- [Work order] Restate word for word the span that opens with the line containing "[0:05.40-0:06.30]" and closes with the final line of the data; give only those lines.

- [Data for review]

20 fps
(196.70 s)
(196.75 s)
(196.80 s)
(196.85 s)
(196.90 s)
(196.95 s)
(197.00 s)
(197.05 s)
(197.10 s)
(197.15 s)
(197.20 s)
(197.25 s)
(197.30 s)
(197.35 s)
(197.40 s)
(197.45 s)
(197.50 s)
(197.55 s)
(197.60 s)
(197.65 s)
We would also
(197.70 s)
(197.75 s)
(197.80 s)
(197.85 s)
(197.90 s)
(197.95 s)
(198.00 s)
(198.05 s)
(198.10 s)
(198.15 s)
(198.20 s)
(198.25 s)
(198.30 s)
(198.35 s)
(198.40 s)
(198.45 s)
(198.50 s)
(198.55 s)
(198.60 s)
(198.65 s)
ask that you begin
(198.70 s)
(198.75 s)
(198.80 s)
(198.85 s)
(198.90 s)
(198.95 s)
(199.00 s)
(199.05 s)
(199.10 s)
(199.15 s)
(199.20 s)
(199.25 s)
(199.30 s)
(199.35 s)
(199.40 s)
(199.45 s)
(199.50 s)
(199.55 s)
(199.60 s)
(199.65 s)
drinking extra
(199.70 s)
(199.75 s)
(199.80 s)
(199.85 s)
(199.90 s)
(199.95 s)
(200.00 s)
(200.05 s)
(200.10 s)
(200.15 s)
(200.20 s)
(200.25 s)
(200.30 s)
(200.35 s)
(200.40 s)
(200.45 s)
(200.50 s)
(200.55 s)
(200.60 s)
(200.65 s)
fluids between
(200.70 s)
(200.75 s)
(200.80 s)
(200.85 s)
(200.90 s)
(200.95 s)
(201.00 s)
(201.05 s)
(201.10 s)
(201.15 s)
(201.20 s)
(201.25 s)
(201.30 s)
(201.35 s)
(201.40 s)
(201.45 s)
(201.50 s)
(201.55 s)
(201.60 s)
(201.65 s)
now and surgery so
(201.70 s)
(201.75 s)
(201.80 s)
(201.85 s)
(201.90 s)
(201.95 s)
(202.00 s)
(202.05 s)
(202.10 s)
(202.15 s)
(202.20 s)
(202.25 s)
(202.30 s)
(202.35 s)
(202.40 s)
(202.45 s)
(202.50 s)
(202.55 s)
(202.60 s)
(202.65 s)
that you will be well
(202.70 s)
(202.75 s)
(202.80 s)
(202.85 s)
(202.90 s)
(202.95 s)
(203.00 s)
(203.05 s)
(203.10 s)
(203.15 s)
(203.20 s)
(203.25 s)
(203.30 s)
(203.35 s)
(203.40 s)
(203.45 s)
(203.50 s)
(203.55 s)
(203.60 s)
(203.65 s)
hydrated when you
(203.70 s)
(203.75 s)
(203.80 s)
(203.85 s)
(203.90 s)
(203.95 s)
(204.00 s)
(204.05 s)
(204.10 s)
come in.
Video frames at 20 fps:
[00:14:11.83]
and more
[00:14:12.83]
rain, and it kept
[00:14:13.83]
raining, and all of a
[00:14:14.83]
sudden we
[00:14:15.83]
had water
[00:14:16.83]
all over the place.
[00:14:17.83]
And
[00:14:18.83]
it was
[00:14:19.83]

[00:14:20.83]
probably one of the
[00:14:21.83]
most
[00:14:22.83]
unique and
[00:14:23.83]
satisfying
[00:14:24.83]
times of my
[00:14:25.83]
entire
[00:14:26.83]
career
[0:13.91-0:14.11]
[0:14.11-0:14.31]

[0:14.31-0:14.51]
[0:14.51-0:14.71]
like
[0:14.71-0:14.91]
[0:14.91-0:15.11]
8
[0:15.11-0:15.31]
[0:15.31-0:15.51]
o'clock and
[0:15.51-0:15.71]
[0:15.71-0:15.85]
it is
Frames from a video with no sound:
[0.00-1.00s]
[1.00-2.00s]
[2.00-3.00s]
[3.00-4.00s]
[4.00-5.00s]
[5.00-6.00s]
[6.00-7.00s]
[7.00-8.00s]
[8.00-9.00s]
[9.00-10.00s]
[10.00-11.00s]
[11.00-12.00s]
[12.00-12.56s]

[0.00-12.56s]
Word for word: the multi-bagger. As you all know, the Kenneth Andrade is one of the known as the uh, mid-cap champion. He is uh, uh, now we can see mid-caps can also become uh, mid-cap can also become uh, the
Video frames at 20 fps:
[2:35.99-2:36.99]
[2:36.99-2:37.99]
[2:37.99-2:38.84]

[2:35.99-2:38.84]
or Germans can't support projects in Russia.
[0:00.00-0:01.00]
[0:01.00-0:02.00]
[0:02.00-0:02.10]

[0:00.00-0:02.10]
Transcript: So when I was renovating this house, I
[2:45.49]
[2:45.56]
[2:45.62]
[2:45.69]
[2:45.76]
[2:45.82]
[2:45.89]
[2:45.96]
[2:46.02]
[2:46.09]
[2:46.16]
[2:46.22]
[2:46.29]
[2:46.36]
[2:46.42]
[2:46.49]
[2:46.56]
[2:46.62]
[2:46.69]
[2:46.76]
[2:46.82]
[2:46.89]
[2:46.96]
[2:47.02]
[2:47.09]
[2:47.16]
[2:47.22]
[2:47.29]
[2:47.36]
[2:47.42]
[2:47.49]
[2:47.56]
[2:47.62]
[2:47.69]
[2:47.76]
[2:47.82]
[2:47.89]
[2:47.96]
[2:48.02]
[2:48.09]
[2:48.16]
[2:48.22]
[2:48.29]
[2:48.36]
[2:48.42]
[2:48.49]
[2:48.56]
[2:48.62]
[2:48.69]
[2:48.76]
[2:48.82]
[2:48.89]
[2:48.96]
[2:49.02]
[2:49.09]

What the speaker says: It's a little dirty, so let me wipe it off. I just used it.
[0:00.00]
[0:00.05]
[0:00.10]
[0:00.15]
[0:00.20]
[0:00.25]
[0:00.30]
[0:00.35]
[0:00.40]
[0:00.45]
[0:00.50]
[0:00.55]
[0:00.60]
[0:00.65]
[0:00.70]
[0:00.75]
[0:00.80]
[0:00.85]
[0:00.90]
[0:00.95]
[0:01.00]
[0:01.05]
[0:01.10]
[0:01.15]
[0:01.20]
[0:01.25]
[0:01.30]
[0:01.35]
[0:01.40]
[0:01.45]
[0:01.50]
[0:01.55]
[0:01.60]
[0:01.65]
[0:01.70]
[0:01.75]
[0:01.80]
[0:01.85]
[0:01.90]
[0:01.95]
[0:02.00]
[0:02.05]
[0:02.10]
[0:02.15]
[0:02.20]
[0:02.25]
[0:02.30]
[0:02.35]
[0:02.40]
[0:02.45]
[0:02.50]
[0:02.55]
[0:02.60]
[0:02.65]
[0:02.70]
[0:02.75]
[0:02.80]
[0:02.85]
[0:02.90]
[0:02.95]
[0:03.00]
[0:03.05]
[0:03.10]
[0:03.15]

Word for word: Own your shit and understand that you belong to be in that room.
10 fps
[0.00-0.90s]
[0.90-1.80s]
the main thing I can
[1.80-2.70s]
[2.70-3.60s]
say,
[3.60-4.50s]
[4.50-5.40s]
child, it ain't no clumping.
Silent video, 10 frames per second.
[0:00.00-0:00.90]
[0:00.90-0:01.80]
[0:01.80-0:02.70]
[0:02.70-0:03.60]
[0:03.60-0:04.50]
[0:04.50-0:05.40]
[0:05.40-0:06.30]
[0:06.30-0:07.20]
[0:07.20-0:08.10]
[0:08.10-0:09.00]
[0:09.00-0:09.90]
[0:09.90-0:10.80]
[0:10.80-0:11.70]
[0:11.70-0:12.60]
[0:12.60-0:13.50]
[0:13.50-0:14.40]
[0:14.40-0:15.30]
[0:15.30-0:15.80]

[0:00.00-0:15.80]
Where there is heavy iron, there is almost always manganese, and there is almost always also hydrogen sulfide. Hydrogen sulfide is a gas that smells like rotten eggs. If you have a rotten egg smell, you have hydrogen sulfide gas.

- [Result of the task]
[0:05.40-0:06.30]
[0:06.30-0:07.20]
[0:07.20-0:08.10]
[0:08.10-0:09.00]
[0:09.00-0:09.90]
[0:09.90-0:10.80]
[0:10.80-0:11.70]
[0:11.70-0:12.60]
[0:12.60-0:13.50]
[0:13.50-0:14.40]
[0:14.40-0:15.30]
[0:15.30-0:15.80]

[0:00.00-0:15.80]
Where there is heavy iron, there is almost always manganese, and there is almost always also hydrogen sulfide. Hydrogen sulfide is a gas that smells like rotten eggs. If you have a rotten egg smell, you have hydrogen sulfide gas.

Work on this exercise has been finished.